Farmer Jibril Kyser. Photo: Karen Preuss

When Jibril Kyser arrived in Sonoma County two years ago, it was the abundance of all that underutilized land and agricultural infrastructure that drew him in. Having spent the past few years in the more crowded reaches of the East Bay helping establish community gardens and smaller farms, he’d resolved to make a life of tending land, growing healthy food, and feeding people, especially communities of color who lack equitable access to both land and food.

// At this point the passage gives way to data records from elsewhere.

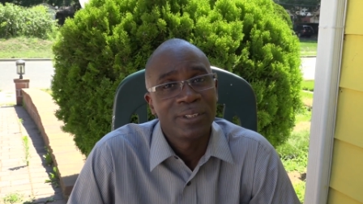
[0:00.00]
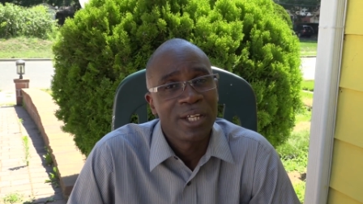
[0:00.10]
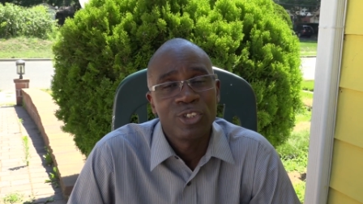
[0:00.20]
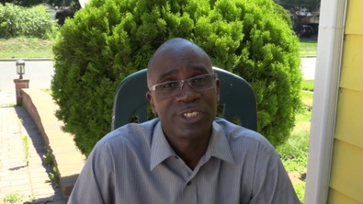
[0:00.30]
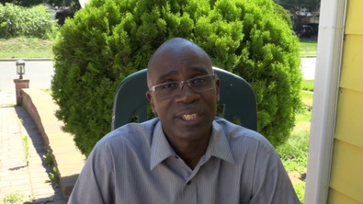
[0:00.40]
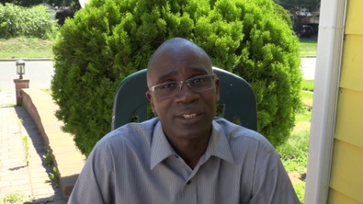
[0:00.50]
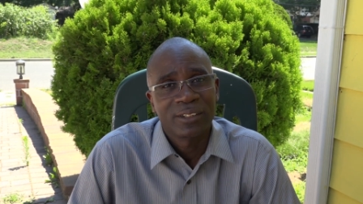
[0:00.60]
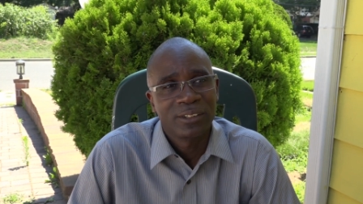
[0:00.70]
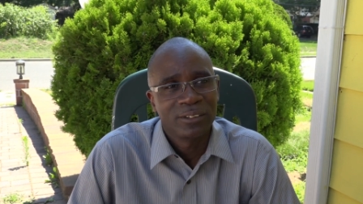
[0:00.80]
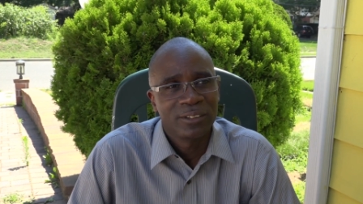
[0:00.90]
I don't think
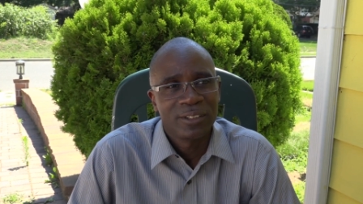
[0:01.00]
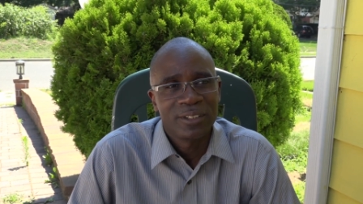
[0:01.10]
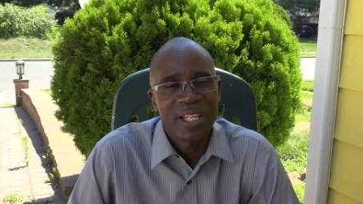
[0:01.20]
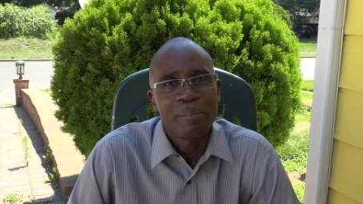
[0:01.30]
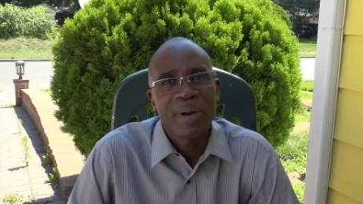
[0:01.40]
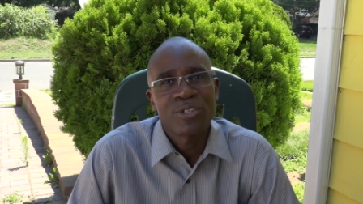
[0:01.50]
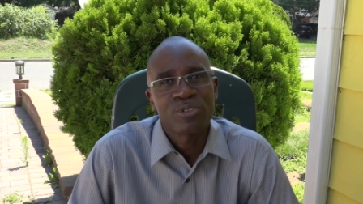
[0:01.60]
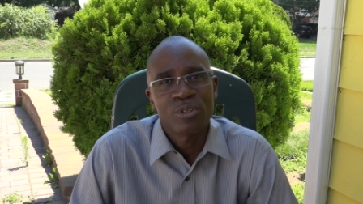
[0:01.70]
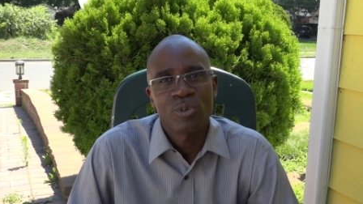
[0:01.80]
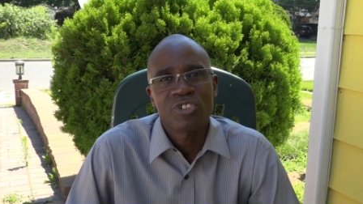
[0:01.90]
that
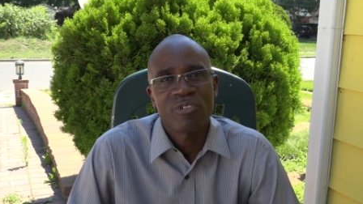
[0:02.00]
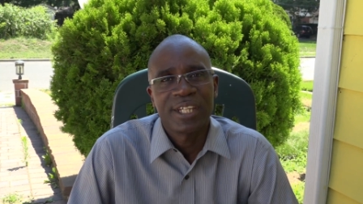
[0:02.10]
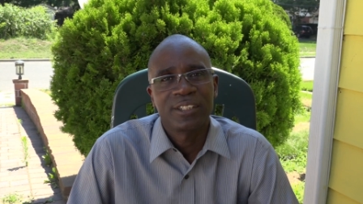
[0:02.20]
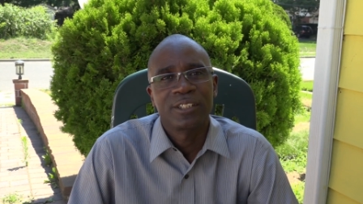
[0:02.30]
pastor was right.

Descended from Black southern sharecroppers who fled the Jim Crow countryside for cities up North, Jibril, now a farmer, even adopted a new name: Li’l Okra.

He came to Sonoma County for a golden opportunity: eight acres of fallow land on the outskirts of the town of Cotati, just like any you might find depicted in those paintings. With a background in agroecology—what Jibril defines as “using science and indigenous knowledge to grow food and care for land and community”—he caught the attention of Merlin Coleman.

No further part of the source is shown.